## Saved entries
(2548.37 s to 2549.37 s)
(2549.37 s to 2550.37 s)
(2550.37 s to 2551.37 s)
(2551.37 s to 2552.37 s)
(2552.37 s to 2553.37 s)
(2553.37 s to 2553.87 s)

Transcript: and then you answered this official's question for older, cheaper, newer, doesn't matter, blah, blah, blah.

---

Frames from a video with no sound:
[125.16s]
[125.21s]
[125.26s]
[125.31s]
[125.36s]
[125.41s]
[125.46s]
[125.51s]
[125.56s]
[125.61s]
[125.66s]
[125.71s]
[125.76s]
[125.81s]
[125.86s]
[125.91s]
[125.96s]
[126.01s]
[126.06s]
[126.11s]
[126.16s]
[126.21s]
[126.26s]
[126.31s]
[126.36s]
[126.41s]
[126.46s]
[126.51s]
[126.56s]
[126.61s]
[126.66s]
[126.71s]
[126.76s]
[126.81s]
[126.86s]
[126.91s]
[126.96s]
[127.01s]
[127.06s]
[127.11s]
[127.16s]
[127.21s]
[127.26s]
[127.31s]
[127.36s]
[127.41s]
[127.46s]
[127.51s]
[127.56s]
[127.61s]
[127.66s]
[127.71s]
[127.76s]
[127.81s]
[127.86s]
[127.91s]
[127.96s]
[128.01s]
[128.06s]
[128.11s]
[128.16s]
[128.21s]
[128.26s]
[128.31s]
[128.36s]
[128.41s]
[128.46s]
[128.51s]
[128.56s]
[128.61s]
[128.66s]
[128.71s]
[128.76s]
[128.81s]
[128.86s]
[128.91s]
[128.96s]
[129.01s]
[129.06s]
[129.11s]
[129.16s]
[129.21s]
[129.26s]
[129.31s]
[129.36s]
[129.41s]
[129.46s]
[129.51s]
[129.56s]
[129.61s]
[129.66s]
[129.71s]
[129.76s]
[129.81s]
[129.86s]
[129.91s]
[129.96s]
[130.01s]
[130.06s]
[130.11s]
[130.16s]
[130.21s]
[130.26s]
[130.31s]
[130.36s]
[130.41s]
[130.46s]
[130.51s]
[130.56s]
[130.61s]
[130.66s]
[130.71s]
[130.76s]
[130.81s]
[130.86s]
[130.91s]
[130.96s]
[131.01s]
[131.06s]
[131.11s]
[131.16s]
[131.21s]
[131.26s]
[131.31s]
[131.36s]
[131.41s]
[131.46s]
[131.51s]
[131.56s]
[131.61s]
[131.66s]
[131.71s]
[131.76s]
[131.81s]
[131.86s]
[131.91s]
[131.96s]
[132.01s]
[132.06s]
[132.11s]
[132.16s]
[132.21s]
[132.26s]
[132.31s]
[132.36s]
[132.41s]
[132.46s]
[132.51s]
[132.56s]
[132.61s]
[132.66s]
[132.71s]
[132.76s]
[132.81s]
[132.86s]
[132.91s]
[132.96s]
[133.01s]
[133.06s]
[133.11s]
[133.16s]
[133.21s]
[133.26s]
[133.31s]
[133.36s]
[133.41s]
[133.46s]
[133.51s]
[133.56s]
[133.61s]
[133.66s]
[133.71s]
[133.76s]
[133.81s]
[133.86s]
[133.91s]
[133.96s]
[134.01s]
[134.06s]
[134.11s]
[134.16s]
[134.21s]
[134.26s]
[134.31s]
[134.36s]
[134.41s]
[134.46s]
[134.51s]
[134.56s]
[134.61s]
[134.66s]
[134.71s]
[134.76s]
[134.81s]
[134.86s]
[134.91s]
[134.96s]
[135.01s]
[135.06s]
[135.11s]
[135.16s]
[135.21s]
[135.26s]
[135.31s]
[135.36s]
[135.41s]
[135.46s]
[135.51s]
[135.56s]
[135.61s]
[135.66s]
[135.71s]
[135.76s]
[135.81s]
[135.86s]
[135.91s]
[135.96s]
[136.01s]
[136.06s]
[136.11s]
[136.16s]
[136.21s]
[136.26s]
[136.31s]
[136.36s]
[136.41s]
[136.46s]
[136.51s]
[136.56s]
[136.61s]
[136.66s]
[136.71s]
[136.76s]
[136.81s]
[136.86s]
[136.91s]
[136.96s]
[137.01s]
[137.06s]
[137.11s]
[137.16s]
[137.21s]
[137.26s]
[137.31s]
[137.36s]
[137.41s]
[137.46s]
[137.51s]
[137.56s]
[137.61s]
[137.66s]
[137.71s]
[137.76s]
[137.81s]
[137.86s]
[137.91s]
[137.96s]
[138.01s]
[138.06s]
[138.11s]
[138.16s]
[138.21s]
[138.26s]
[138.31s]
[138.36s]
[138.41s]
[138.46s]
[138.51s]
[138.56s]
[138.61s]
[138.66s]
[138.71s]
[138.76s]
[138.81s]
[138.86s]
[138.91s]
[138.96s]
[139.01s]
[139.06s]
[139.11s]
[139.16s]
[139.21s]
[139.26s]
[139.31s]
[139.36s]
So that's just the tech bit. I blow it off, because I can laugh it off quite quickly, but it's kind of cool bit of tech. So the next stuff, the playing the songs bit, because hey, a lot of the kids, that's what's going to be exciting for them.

## TASK DESCRIPTION
With the line holding "(2548.37 s to 2549.37 s)" as the first and the line holding "Transcript: and then" as the last, set down that range of the entries above exactly, and nothing else.

## RESULT
(2548.37 s to 2549.37 s)
(2549.37 s to 2550.37 s)
(2550.37 s to 2551.37 s)
(2551.37 s to 2552.37 s)
(2552.37 s to 2553.37 s)
(2553.37 s to 2553.87 s)

Transcript: and then you answered this official's question for older, cheaper, newer, doesn't matter, blah, blah, blah.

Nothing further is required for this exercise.